§ Work order
Could you give back the listing below exactly, every line included?

━━ Data for this exercise

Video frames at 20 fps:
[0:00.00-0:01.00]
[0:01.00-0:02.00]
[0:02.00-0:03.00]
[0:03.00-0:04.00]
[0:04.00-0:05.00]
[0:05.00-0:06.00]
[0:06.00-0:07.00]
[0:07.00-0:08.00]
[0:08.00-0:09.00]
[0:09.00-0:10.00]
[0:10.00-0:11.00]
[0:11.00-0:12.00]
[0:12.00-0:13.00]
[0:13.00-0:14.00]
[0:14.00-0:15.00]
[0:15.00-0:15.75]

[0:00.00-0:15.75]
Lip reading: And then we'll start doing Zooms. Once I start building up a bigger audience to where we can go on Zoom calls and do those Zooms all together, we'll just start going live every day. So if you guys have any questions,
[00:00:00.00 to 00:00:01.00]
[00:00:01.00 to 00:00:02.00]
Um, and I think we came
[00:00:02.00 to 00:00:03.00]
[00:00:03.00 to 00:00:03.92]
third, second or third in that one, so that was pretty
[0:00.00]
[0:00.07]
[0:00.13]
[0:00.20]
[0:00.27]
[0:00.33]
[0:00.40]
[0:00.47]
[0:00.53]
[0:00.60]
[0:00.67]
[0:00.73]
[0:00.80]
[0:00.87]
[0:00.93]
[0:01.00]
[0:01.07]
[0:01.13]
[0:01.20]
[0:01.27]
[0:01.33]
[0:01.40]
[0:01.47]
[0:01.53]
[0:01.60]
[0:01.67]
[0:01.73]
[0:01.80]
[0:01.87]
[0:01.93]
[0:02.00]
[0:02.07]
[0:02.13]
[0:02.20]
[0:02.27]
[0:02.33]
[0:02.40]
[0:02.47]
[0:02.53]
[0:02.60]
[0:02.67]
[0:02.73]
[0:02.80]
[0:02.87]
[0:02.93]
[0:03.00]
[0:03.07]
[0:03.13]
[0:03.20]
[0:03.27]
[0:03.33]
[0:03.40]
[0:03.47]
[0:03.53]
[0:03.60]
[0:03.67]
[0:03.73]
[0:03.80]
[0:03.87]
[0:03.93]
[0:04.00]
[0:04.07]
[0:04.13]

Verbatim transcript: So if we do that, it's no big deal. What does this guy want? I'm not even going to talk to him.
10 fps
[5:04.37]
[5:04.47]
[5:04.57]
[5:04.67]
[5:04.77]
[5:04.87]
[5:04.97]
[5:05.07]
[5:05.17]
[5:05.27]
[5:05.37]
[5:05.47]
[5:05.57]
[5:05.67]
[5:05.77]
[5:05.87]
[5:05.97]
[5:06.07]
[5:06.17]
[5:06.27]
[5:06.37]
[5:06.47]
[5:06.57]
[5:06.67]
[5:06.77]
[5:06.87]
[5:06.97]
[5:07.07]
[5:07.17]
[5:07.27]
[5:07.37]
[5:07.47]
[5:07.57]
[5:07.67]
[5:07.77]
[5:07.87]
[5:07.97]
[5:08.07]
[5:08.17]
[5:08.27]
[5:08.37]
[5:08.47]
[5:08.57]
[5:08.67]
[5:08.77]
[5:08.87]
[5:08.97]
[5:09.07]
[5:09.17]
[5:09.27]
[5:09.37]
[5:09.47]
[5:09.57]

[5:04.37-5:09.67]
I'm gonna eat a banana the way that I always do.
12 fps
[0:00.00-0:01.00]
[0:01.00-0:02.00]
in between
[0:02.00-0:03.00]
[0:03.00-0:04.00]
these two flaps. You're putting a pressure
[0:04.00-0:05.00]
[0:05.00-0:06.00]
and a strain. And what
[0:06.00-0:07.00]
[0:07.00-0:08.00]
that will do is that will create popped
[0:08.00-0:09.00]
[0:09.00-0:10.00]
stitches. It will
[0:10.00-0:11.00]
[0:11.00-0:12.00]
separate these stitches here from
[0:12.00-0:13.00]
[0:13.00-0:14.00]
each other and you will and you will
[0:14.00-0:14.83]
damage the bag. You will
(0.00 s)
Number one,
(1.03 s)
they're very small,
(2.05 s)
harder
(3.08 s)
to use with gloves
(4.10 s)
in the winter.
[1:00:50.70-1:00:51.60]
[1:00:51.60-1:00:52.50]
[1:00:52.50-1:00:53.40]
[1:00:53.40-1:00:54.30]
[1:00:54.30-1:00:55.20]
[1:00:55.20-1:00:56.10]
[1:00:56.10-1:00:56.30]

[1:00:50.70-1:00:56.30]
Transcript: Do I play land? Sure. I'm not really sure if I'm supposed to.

━━━━

§ Final answer
Video frames at 20 fps:
[0:00.00-0:01.00]
[0:01.00-0:02.00]
[0:02.00-0:03.00]
[0:03.00-0:04.00]
[0:04.00-0:05.00]
[0:05.00-0:06.00]
[0:06.00-0:07.00]
[0:07.00-0:08.00]
[0:08.00-0:09.00]
[0:09.00-0:10.00]
[0:10.00-0:11.00]
[0:11.00-0:12.00]
[0:12.00-0:13.00]
[0:13.00-0:14.00]
[0:14.00-0:15.00]
[0:15.00-0:15.75]

[0:00.00-0:15.75]
Lip reading: And then we'll start doing Zooms. Once I start building up a bigger audience to where we can go on Zoom calls and do those Zooms all together, we'll just start going live every day. So if you guys have any questions,
[00:00:00.00 to 00:00:01.00]
[00:00:01.00 to 00:00:02.00]
Um, and I think we came
[00:00:02.00 to 00:00:03.00]
[00:00:03.00 to 00:00:03.92]
third, second or third in that one, so that was pretty
[0:00.00]
[0:00.07]
[0:00.13]
[0:00.20]
[0:00.27]
[0:00.33]
[0:00.40]
[0:00.47]
[0:00.53]
[0:00.60]
[0:00.67]
[0:00.73]
[0:00.80]
[0:00.87]
[0:00.93]
[0:01.00]
[0:01.07]
[0:01.13]
[0:01.20]
[0:01.27]
[0:01.33]
[0:01.40]
[0:01.47]
[0:01.53]
[0:01.60]
[0:01.67]
[0:01.73]
[0:01.80]
[0:01.87]
[0:01.93]
[0:02.00]
[0:02.07]
[0:02.13]
[0:02.20]
[0:02.27]
[0:02.33]
[0:02.40]
[0:02.47]
[0:02.53]
[0:02.60]
[0:02.67]
[0:02.73]
[0:02.80]
[0:02.87]
[0:02.93]
[0:03.00]
[0:03.07]
[0:03.13]
[0:03.20]
[0:03.27]
[0:03.33]
[0:03.40]
[0:03.47]
[0:03.53]
[0:03.60]
[0:03.67]
[0:03.73]
[0:03.80]
[0:03.87]
[0:03.93]
[0:04.00]
[0:04.07]
[0:04.13]

Verbatim transcript: So if we do that, it's no big deal. What does this guy want? I'm not even going to talk to him.
10 fps
[5:04.37]
[5:04.47]
[5:04.57]
[5:04.67]
[5:04.77]
[5:04.87]
[5:04.97]
[5:05.07]
[5:05.17]
[5:05.27]
[5:05.37]
[5:05.47]
[5:05.57]
[5:05.67]
[5:05.77]
[5:05.87]
[5:05.97]
[5:06.07]
[5:06.17]
[5:06.27]
[5:06.37]
[5:06.47]
[5:06.57]
[5:06.67]
[5:06.77]
[5:06.87]
[5:06.97]
[5:07.07]
[5:07.17]
[5:07.27]
[5:07.37]
[5:07.47]
[5:07.57]
[5:07.67]
[5:07.77]
[5:07.87]
[5:07.97]
[5:08.07]
[5:08.17]
[5:08.27]
[5:08.37]
[5:08.47]
[5:08.57]
[5:08.67]
[5:08.77]
[5:08.87]
[5:08.97]
[5:09.07]
[5:09.17]
[5:09.27]
[5:09.37]
[5:09.47]
[5:09.57]

[5:04.37-5:09.67]
I'm gonna eat a banana the way that I always do.
12 fps
[0:00.00-0:01.00]
[0:01.00-0:02.00]
in between
[0:02.00-0:03.00]
[0:03.00-0:04.00]
these two flaps. You're putting a pressure
[0:04.00-0:05.00]
[0:05.00-0:06.00]
and a strain. And what
[0:06.00-0:07.00]
[0:07.00-0:08.00]
that will do is that will create popped
[0:08.00-0:09.00]
[0:09.00-0:10.00]
stitches. It will
[0:10.00-0:11.00]
[0:11.00-0:12.00]
separate these stitches here from
[0:12.00-0:13.00]
[0:13.00-0:14.00]
each other and you will and you will
[0:14.00-0:14.83]
damage the bag. You will
(0.00 s)
Number one,
(1.03 s)
they're very small,
(2.05 s)
harder
(3.08 s)
to use with gloves
(4.10 s)
in the winter.
[1:00:50.70-1:00:51.60]
[1:00:51.60-1:00:52.50]
[1:00:52.50-1:00:53.40]
[1:00:53.40-1:00:54.30]
[1:00:54.30-1:00:55.20]
[1:00:55.20-1:00:56.10]
[1:00:56.10-1:00:56.30]

[1:00:50.70-1:00:56.30]
Transcript: Do I play land? Sure. I'm not really sure if I'm supposed to.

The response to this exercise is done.